-- Data to process follows --
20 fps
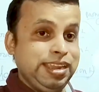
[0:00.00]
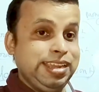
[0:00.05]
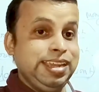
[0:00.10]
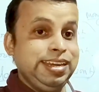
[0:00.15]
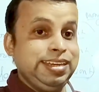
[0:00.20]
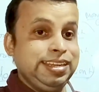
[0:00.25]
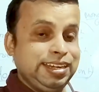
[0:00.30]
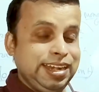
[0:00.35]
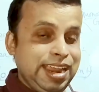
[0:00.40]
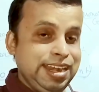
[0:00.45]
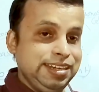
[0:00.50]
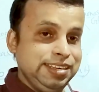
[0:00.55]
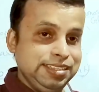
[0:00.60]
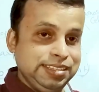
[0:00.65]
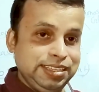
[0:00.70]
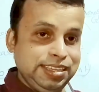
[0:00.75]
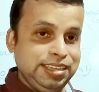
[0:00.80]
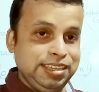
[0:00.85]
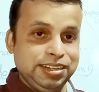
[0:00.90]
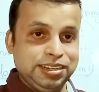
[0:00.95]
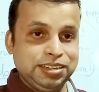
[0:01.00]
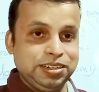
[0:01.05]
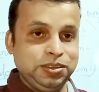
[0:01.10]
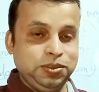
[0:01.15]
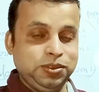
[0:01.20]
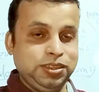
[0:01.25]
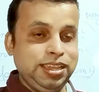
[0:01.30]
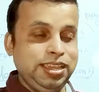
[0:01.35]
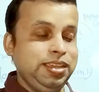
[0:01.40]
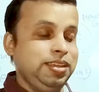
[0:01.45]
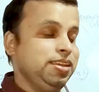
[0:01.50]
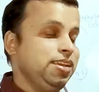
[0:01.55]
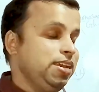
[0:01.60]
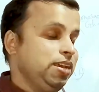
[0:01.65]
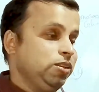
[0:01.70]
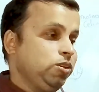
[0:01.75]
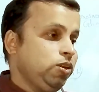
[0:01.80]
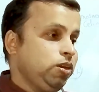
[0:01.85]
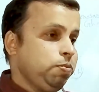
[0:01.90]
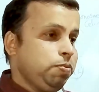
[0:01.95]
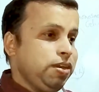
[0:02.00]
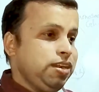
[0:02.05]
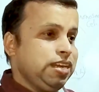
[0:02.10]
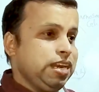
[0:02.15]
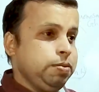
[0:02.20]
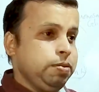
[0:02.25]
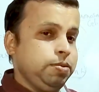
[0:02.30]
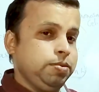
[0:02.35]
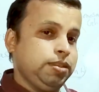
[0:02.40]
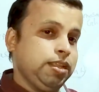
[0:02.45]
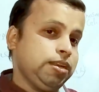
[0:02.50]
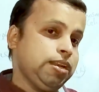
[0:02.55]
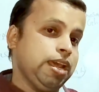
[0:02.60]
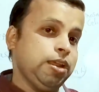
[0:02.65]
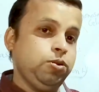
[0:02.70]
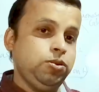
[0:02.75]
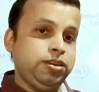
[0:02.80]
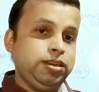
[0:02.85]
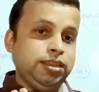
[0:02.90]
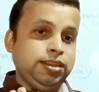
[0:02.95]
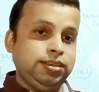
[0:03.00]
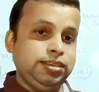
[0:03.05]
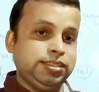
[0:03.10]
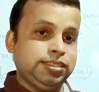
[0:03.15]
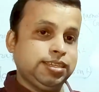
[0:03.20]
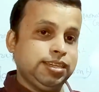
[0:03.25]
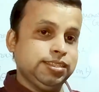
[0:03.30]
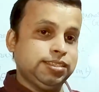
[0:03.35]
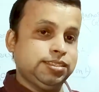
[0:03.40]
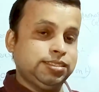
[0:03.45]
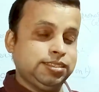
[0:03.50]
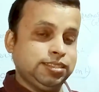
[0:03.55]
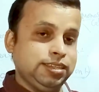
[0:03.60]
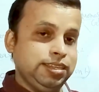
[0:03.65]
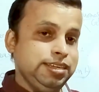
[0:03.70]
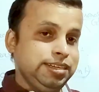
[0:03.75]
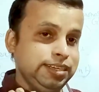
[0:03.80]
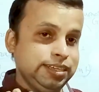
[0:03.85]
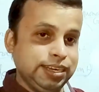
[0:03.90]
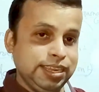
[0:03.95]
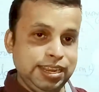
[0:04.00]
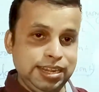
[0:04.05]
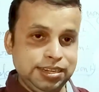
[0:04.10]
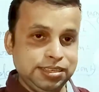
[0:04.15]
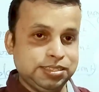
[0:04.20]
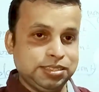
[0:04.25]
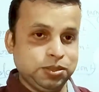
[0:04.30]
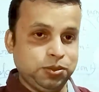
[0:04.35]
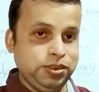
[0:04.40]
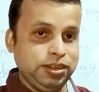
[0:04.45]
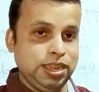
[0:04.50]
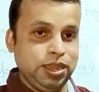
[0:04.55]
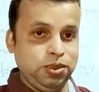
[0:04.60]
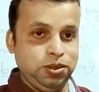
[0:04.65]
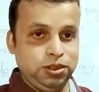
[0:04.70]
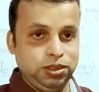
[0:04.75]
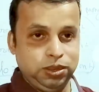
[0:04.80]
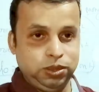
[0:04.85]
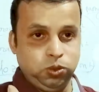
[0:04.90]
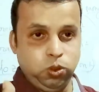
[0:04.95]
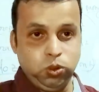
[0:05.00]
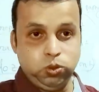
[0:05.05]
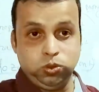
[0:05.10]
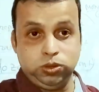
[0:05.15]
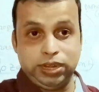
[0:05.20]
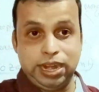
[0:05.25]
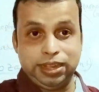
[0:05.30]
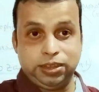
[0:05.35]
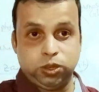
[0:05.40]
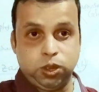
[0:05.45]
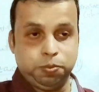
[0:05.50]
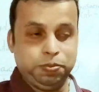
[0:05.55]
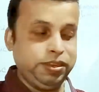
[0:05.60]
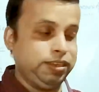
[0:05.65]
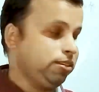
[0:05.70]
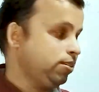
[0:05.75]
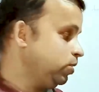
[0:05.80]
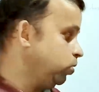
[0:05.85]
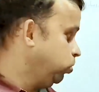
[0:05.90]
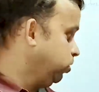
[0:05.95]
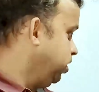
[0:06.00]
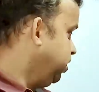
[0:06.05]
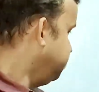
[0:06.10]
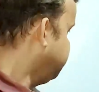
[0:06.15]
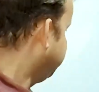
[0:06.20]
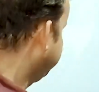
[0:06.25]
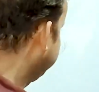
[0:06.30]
gland is there. Okay. So different type that I will discuss in details. So and I will go to that topic. Okay.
-- Data to process concluded --
### Description of the task:
All the records need to be printed again exactly as written, though without their pictures.

### Response area:
20 fps
[0:00.00]
[0:00.05]
[0:00.10]
[0:00.15]
[0:00.20]
[0:00.25]
[0:00.30]
[0:00.35]
[0:00.40]
[0:00.45]
[0:00.50]
[0:00.55]
[0:00.60]
[0:00.65]
[0:00.70]
[0:00.75]
[0:00.80]
[0:00.85]
[0:00.90]
[0:00.95]
[0:01.00]
[0:01.05]
[0:01.10]
[0:01.15]
[0:01.20]
[0:01.25]
[0:01.30]
[0:01.35]
[0:01.40]
[0:01.45]
[0:01.50]
[0:01.55]
[0:01.60]
[0:01.65]
[0:01.70]
[0:01.75]
[0:01.80]
[0:01.85]
[0:01.90]
[0:01.95]
[0:02.00]
[0:02.05]
[0:02.10]
[0:02.15]
[0:02.20]
[0:02.25]
[0:02.30]
[0:02.35]
[0:02.40]
[0:02.45]
[0:02.50]
[0:02.55]
[0:02.60]
[0:02.65]
[0:02.70]
[0:02.75]
[0:02.80]
[0:02.85]
[0:02.90]
[0:02.95]
[0:03.00]
[0:03.05]
[0:03.10]
[0:03.15]
[0:03.20]
[0:03.25]
[0:03.30]
[0:03.35]
[0:03.40]
[0:03.45]
[0:03.50]
[0:03.55]
[0:03.60]
[0:03.65]
[0:03.70]
[0:03.75]
[0:03.80]
[0:03.85]
[0:03.90]
[0:03.95]
[0:04.00]
[0:04.05]
[0:04.10]
[0:04.15]
[0:04.20]
[0:04.25]
[0:04.30]
[0:04.35]
[0:04.40]
[0:04.45]
[0:04.50]
[0:04.55]
[0:04.60]
[0:04.65]
[0:04.70]
[0:04.75]
[0:04.80]
[0:04.85]
[0:04.90]
[0:04.95]
[0:05.00]
[0:05.05]
[0:05.10]
[0:05.15]
[0:05.20]
[0:05.25]
[0:05.30]
[0:05.35]
[0:05.40]
[0:05.45]
[0:05.50]
[0:05.55]
[0:05.60]
[0:05.65]
[0:05.70]
[0:05.75]
[0:05.80]
[0:05.85]
[0:05.90]
[0:05.95]
[0:06.00]
[0:06.05]
[0:06.10]
[0:06.15]
[0:06.20]
[0:06.25]
[0:06.30]
gland is there. Okay. So different type that I will discuss in details. So and I will go to that topic. Okay.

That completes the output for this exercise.